Again, artifacts are tamper-evident and append-only, suitable for audit and insurer review.
Why this matters
- Demonstrates jurisdiction and venue enforcement at runtime, not just in manuals.
- Gives a clean story for regulators and insurers when asked:
“What happens when someone tries to file in a venue you’ve said is out of scope?” - Confirms that Refusal Infrastructure can distinguish motion-level permission from venue-level permission.
Scenario 3 – High-Risk Motion Requires Supervision → Supervised Override Path
Situation
A supervising partner attempts to file a
post-decision relief motion (for example, a motion for reconsideration) in a governed practice area.
Role, consent, and jurisdiction are all correct — but the motion type is classified as high-risk / advisory in the firm’s policy.
What SEAL Legal Runtime checks
In the wired workflow, at the pre-execution gate, SEAL evaluates:
- Who is acting – senior attorney with the correct role and bar status
- What they’re doing – motion is tagged as high-risk for this vertical
- Where – correct environment and court
- Under whose authority – valid consent and engagement terms
- Ethical wall state – no wall conflict
Decision at the execution gate
- Outcome: ⛔ Refused – advisory review required
- SEAL refuses the filing even for a partner, because firm policy says this motion must go through an advisory / supervisory review path before any filing.
Sealed artifact
The sealed advisory refusal artifact records:
- actor identity and role,
- motion type and high-risk classification,
- confirmation that consent, role, and venue were otherwise correct,
- refusal reason (e.g., “high-risk motion requires advisory review under firm policy”),
- escalation metadata indicating that supervised override is the only path forward.
This shows that risk-based limits, not seniority, control what can be filed under the firm’s seal.
Why this matters
- Proves that even senior partners cannot quietly bypass high-risk motion rules.
- Shows insurers and regulators that certain actions structurally require a second set of eyes.
- Demonstrates how Refusal Infrastructure encodes risk-based governance, not only role-based checks.
Sealed Artifact, Not a Screenshot
This is a real refusal artifact generated by Thinking OS™ during realism testing, for Scenario 3 – High-Risk Motion Requires Supervision → Supervised Override Path.
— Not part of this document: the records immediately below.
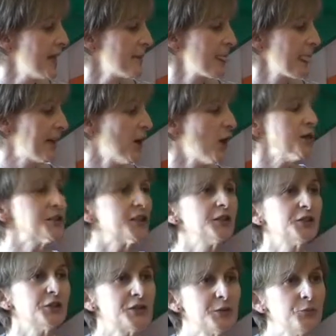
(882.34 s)
And Article
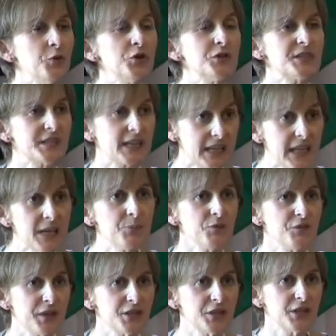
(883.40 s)
31 is the key
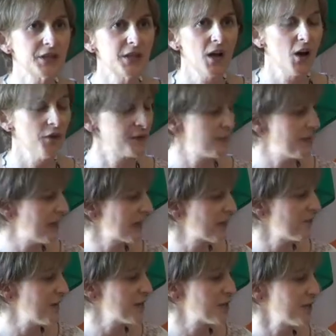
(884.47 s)
provision of the Vienna
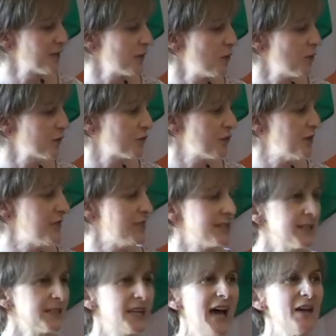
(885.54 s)
Convention on the Law of Treaties,
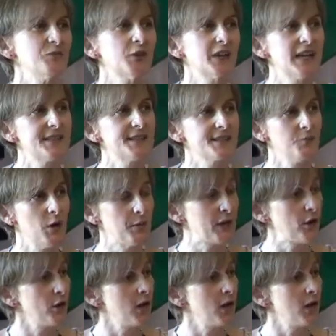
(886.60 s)
and it advocates what we call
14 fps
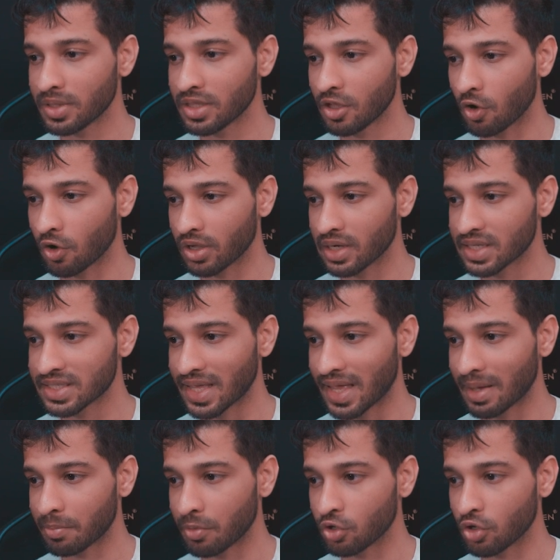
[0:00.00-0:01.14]
open the Oculus
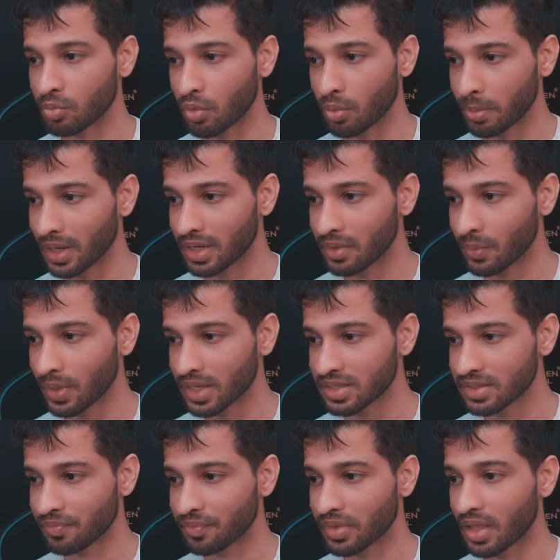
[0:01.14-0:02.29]
app on your mobile
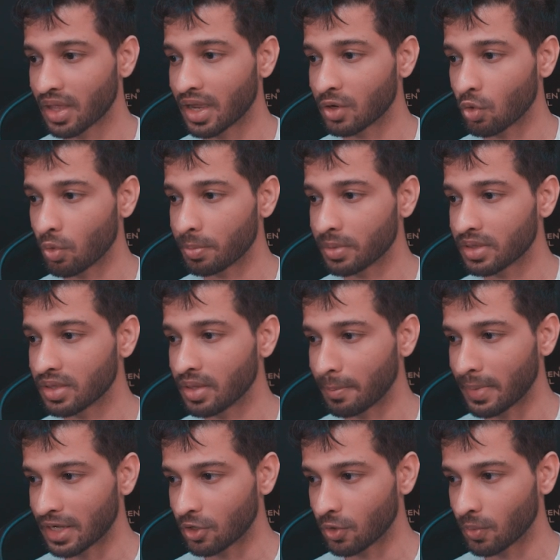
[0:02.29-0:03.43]
device and open the
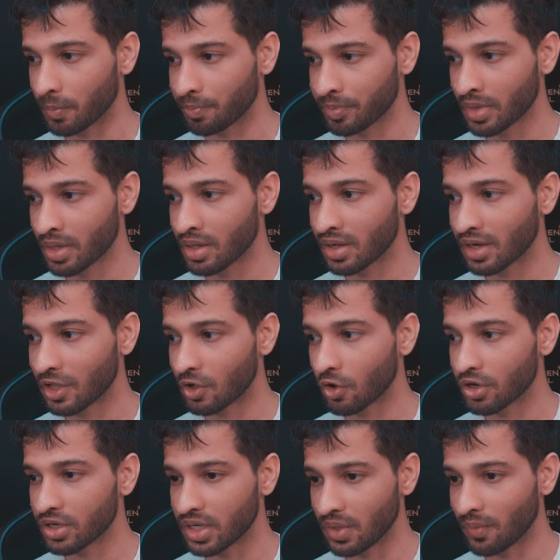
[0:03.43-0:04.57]
menu. Click
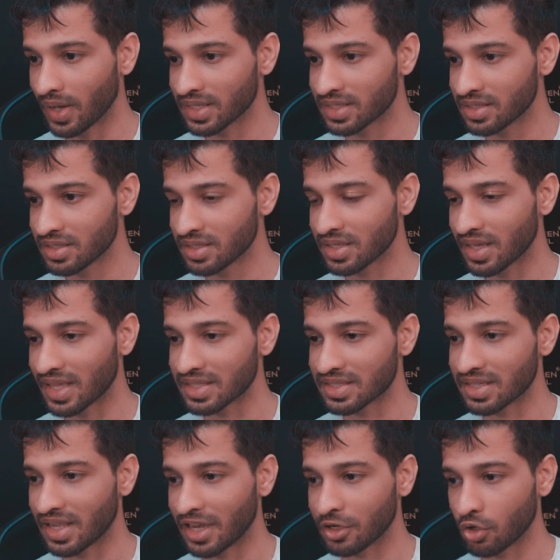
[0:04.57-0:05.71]
on Devices and
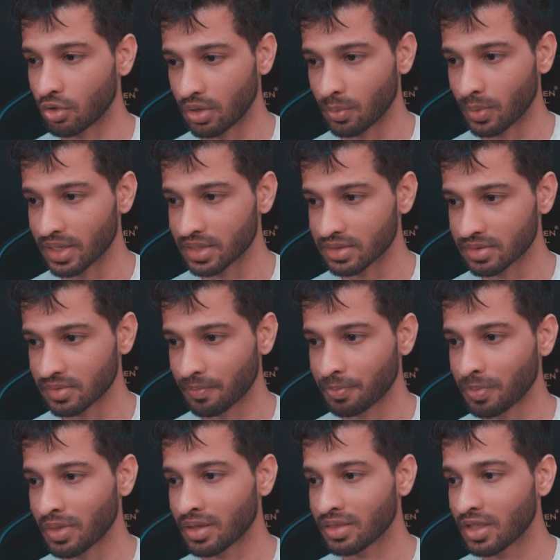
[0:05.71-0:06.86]
select your device.
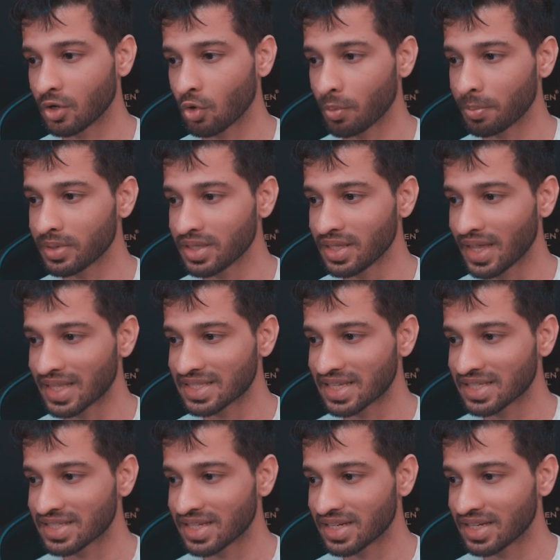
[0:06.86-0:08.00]
Then open the
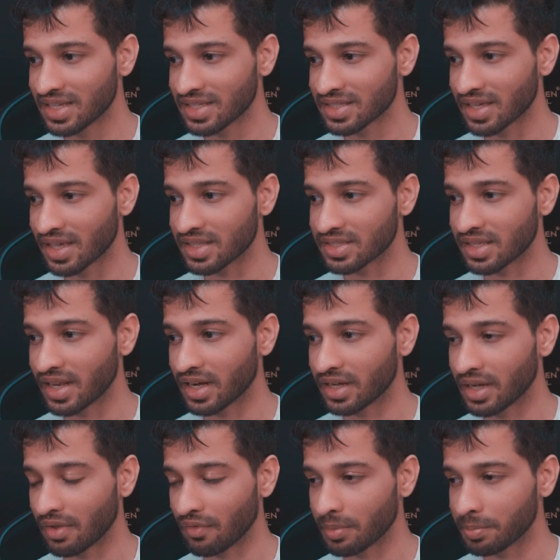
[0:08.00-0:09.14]
headset settings and
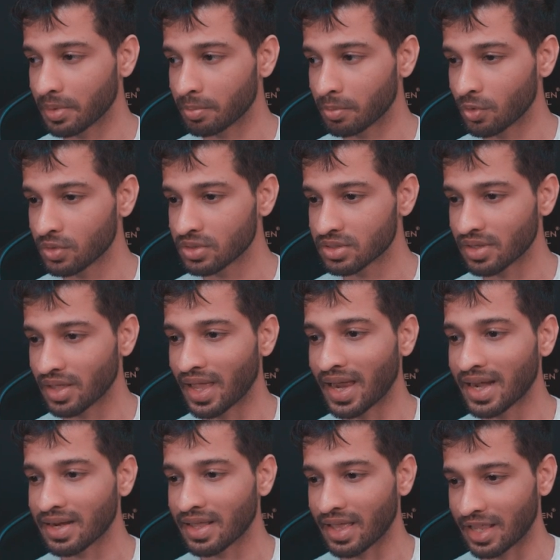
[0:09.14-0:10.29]
select developer modes
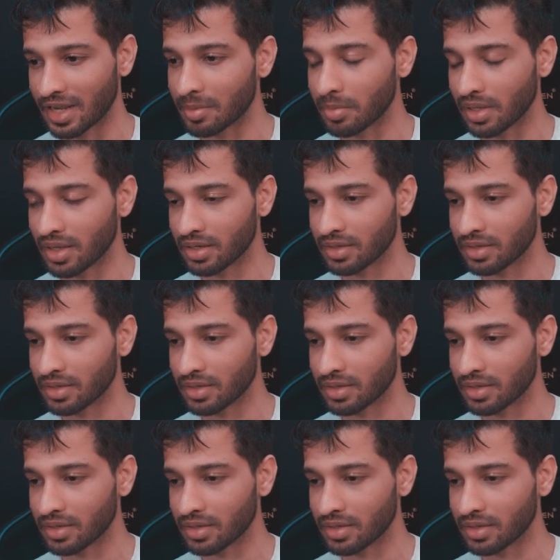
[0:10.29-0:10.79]
and enable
The matter, identities, and some internal fields are synthetic or redacted; what you see here is the shape of the evidence, not the full implementation.
The SEAL Legal Runtime blocked the action and sealed this decision record:
who acted, what they attempted, which rules fired, and why the filing was refused—all anchored by a tamper-evident hash.
It’s
evidence-grade governance documentation for insurers, regulators, and GCs without exposing any client matter content or model prompts.